In Defense of Picky Eaters
Barbara recently posted about how picky people are a huge pet peeve of hers. She was inspired to write about this by Amy, who wrote about how picky eaters make her a bit crazy. There was even a recent Washington Post article which implied that picky eaters are rare and suffer from some sort of disorder or childhood trauma. It always astonishes me that some people are so intolerant of the food preferences of others.
Barbara did explain in a later comment that it is people’s behavior with regard to their food preferences, and not the fact that they have those preferences in the first place, which actually bothers her. Her further explanation makes her view even clearer. That is a stance I entirely understand, because poor manners are unpleasant to be around no matter what their cause may be. But I do not understand feeling put out simply because the people around you like eating some foods and not others.
This is a conversation that comes up often in my household. My partner, Dave, asked at least one of our guests at our housewarming party whether they had any “eating disorders.” By this, he mostly meant that he wanted to know if they were vegetarian or kept kosher. I was a bit concerned, seeing as how we did have one guest who not only kept kosher but also had a history of bulimia. But even she was relaxed, and just laughed at his choice of words when she overheard him.

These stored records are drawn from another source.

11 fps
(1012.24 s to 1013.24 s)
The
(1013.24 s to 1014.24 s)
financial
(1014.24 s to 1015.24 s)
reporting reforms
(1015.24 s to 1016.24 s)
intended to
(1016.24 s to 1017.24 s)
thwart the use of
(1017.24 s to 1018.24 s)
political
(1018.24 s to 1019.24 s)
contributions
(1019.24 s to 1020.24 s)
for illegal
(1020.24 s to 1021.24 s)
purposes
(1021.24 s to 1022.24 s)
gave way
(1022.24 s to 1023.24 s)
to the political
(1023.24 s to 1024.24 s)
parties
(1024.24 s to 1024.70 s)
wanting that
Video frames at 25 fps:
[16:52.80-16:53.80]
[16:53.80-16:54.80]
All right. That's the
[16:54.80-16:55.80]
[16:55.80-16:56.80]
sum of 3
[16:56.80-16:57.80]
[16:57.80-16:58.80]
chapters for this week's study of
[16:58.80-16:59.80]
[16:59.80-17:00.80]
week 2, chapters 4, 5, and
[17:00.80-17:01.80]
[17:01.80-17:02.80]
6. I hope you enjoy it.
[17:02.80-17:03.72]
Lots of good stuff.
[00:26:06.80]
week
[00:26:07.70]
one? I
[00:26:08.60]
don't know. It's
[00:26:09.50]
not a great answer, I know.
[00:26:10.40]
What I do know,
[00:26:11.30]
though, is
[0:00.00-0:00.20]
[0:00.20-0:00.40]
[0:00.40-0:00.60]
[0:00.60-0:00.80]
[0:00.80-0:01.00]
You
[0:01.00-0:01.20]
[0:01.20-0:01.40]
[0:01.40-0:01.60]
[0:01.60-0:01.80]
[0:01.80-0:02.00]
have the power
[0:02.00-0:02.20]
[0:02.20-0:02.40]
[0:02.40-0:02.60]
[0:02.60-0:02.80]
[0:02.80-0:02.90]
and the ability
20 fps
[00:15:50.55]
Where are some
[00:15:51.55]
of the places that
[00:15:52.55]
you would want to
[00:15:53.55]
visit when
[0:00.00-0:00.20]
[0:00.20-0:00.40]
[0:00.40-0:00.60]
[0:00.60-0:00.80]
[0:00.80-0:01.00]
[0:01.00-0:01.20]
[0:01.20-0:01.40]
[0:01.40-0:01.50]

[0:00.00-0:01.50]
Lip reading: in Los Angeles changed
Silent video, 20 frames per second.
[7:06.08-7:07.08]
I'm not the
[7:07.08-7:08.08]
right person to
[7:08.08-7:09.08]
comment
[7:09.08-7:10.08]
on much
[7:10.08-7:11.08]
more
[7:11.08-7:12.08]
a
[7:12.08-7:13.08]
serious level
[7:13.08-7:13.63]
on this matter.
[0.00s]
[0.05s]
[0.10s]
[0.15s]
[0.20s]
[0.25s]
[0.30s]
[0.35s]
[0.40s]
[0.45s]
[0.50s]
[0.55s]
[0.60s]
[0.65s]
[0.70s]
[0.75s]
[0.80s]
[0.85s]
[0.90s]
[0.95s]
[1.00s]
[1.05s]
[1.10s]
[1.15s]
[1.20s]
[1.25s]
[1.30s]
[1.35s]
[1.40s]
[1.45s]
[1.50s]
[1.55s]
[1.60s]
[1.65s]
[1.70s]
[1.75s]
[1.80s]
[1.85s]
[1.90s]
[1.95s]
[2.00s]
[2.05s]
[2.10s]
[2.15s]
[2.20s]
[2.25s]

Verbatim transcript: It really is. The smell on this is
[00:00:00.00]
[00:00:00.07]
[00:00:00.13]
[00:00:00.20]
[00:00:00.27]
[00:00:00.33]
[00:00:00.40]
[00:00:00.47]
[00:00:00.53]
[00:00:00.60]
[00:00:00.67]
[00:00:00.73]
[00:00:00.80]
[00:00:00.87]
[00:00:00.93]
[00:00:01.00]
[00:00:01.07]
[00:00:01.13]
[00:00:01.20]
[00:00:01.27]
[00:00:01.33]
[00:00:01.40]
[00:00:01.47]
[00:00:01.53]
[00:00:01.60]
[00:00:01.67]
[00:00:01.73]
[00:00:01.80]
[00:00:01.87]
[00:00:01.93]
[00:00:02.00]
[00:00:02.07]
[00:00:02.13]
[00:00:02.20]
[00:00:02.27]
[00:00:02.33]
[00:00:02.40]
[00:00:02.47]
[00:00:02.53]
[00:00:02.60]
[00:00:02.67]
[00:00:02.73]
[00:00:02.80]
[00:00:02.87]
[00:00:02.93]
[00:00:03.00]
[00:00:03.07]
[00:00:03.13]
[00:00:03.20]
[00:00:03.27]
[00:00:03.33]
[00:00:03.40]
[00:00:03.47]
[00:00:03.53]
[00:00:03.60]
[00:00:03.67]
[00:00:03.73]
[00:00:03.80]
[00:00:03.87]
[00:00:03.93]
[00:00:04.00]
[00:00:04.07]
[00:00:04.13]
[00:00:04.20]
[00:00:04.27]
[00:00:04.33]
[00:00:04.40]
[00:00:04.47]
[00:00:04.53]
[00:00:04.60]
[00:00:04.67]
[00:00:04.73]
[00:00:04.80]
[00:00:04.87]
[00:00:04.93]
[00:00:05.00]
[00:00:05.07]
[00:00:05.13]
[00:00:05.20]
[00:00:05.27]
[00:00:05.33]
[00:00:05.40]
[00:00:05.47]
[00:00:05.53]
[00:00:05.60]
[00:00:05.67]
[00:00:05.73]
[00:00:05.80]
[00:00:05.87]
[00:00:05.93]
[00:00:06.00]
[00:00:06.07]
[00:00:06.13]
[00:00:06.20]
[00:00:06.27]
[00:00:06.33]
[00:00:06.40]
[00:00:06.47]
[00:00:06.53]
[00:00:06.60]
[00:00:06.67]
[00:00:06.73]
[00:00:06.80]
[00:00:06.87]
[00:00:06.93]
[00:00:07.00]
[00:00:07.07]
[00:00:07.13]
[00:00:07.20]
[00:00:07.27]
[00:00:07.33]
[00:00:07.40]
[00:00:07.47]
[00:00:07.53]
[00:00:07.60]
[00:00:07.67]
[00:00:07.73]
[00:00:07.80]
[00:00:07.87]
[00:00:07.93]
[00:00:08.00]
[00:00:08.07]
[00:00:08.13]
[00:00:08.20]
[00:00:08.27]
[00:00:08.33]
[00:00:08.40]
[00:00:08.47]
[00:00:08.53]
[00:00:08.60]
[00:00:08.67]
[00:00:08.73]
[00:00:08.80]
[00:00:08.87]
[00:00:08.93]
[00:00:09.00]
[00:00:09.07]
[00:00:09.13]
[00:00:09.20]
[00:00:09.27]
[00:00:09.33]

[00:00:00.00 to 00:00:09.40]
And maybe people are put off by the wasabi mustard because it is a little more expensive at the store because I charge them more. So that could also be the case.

Mind, he is perfectly happy to keep track of people’s culinary likes and dislikes and cater to them. He was thinking of programming a database to help us to do so when we host large meals. He himself is probably as picky as I am, in different ways – he won’t eat cheese at all, or eggplant, or most pasta (Japanese noodles are the exception), or potatoes in most forms, or most salad, or olives, or raw tomatoes, and I have had to work at introducing him to more and more vegetables that he can enjoy.
What upsets Dave are not picky eaters, but people who have dietary restrictions with no basis that he happens to consider understandable, and which get in the way of social interaction via shared meals. He considers sharing a meal to be extremely important in developing friendships and bonds with other people. Feeding people is what he does. And when something gets in the way of that for reasons that he can’t understand (say, religion), he feels like his offer of friendship has been in some way rejected, which bothers him quite a lot.
But mere pickiness based on tastes and preferences? He sees those the way I see all sorts of dietary restrictions – as a puzzle we can enjoy solving in order to create the best possible dining experience for our guests.
As you can see, this is something that we end up discussing quite a lot, even as he spoils me by dissecting the fat off of bacon or picking all the mushrooms out of my portion of the food. He is very indulgent, my love is.
I once accused him of only keeping me around because I offer him a challenge in feeding me.
“I love you for other reasons, too!” was his reply.
See, I may be a creative cook and an adventurous eater, but I often describe myself as picky. I can’t stand the taste of peanuts, or oranges, or avocadoes, or pineapples, or pickles (of the used-to-be-cucumbers sort), or mayo, or anything that tastes like licorice. I don’t eat mushrooms, eggplant, or nuts because I find the texture to be unbearable – though I’ll eat things made with mushrooms that are big enough to eat around, and ground nuts in things (or pecan pie, where the nuts change texture dramatically) are fine with me.
The smell of canned tuna fish truly makes me feel physically nauseous. I was stuck on a boat out on the wine-dark sea last summer, with the captain smoking at the bow and everyone else eating canned tuna fish at the stern. I spent an hour or so out in the center of the boat, just below the mast, getting a fine sunburn while trying to breathe.
I tend to avoid olives, uncooked tomatoes, salads, and strong cheeses, because I usually don’t like them, but I will try them anyway on the off chance that my tastes have changed or that the one being offered is an exception. I used to say I didn’t like pork except in Chinese food, but by being willing to try it when people cooked it for me, I discovered that I can actually enjoy it in just about any formation except for pork chops. And I recently learned that I enjoy a salad of mixed baby greens with roasted beets, mild chevre, olive oil, and balsamic vinegar.
I try to avoid acting like a jerk or a child when it comes to these things. If someone asks for my food preferences, I’ll let them know. I personally want to know my guests’ food preferences, so that I can be sure to make things they are more likely to enjoy. I can order from the menu almost everywhere I go, and if I order off-menu, it’s only to the extent of asking for no nuts or no mushrooms on top of some dish. I can usually just pick around the stuff I don’t like.
I don’t sit around going “Ewwwwww” about things. I did that as a child, but I grew out of that phase eventually. I just avoid the things I don’t like and eat the things which I enjoy.
Thing is, my preferences are my preferences, and I’m allowed to have them, and I don’t really understand why I should feel bad over having them. I have a fairly wide palate, and I’m very adventurous and into trying new things. If you have been keeping up with this blog, that should come as no surprise to you. But there are things I have tried and not liked and feel no desire to eat again, and I just don’t see anything wrong with that.